Jenny Diski's "The Sixties"

Jenny Diski was born in 1947 in London, where she has lived most of her life. She is the author of eight novels and two books of travel/memoir, two collections of essays and a volume of short stories. Her journalism has appeared in the Mail on Sunday, the Observer and the London Review of Books, among other publications.

She applied the “Page 99 Test” to her latest book, The Sixties, and reported the following:
Page 99 of The Sixties looks like a pretty reasonable precis of the whole. It certainly describes the engagement and the innocence (we were young, it turns out) of the time. I started a free school over a weekend to prevent a family of 9 children being taken into care for truanting and generally being the local criminal element.

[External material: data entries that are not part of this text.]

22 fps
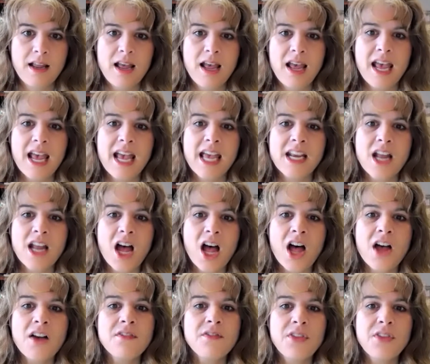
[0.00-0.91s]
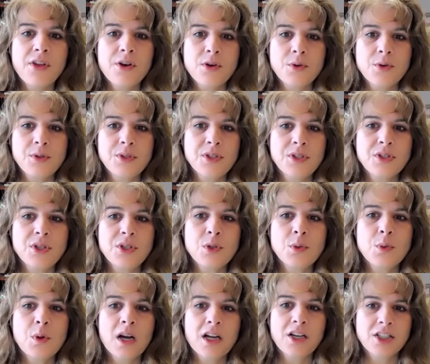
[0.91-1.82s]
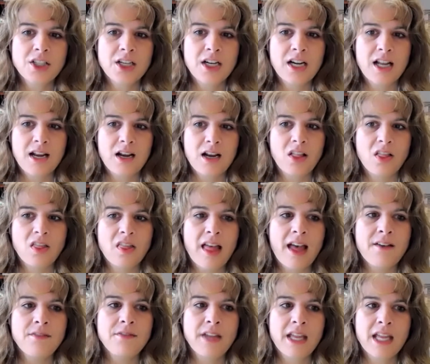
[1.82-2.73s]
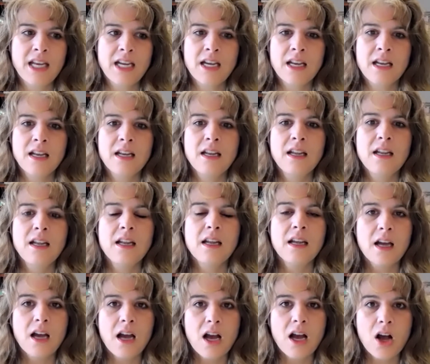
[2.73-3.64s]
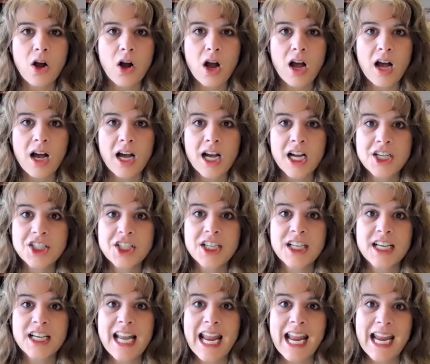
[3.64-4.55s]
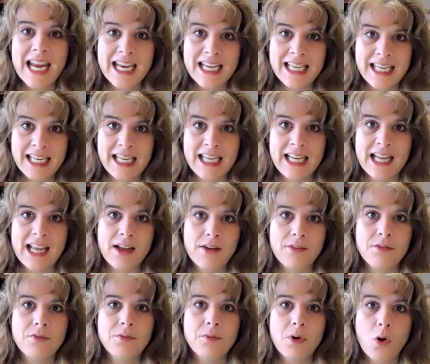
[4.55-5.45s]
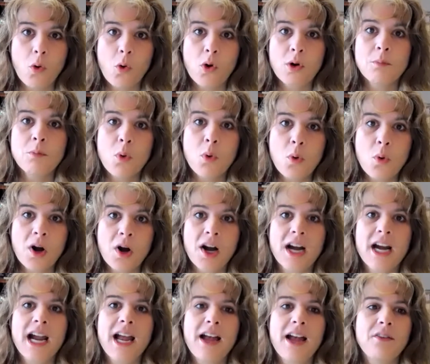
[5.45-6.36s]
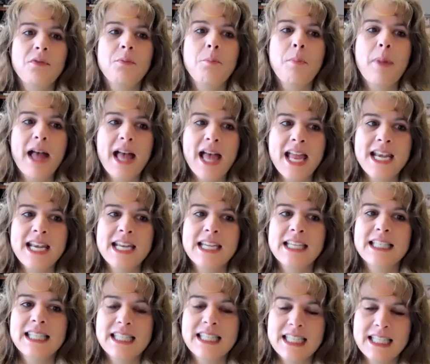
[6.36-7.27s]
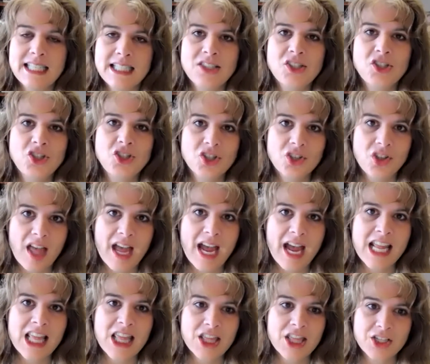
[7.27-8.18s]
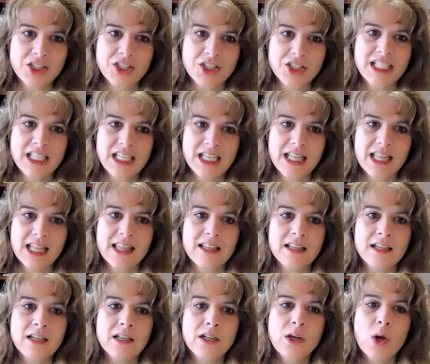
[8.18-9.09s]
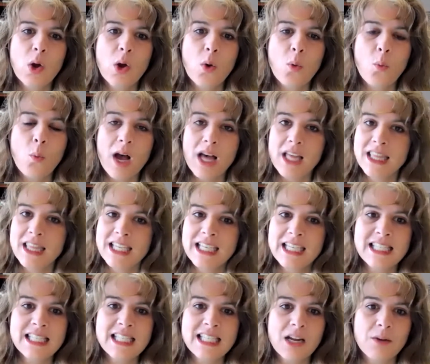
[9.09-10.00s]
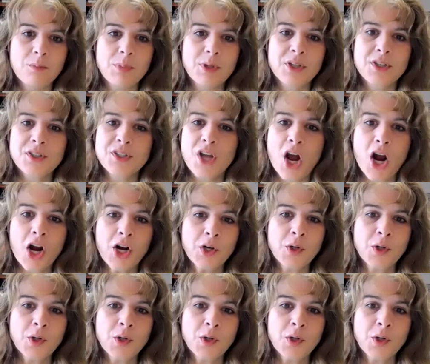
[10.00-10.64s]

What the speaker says: And of those 211, 180 or more have been since July 13th. While these numbers aren't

It was a practical solution arising out of theoretical reading and the fact that it seemed, back then, and now, that teaching the young was the most important thing to do. The question was how and in what conditions. It was an small adventure (we were bourgeois adventurers) that had no effect on the direness of how we teach our kids. The state of education now is if anything worse than in the early 1970's. But the kids stayed out of care and had an experience of attention (for better and worse) that was new for them.

From page 99:

A friend in California offered us $100 dollars a month to keep us going with outings, equipment and lunches while we sorted out funding, and my flat was available, as was the virtually derelict basement of the family council house the kids lived in just off Camden Square. Getting the basement ready, and planning, shopping-for and preparing lunch every day were part of the curriculum (Home Economics), so was attending meetings to discuss the running of the school (Current Events - citizenship, we’d call it now). The day started at 10.30, giving the virtually unparented, bedtime-less kids a chance to get up — after I had battled with the total-freedom fraction of the by-now sizeable Free School Committee for any start time at all. At least, I insisted, the kids would be able to practice getting up if any of them ever wanted to hold down a job. Autocrat, they murmured. How many of them were committing time to the free school, aside from coming to meetings, I asked. Fascist, they muttered, but almost all of them faded away their time almost entirely devoted to political meetings of one sort or another. Roger had just discovered that the editorial board of Children’s Rights, which consisted of a Reichian analyst and several of his patients, was more interested in the encouragement of active childhood sexuality than rights as such. He resigned, went on the dole (that, again) and became the school’s first full-time teacher.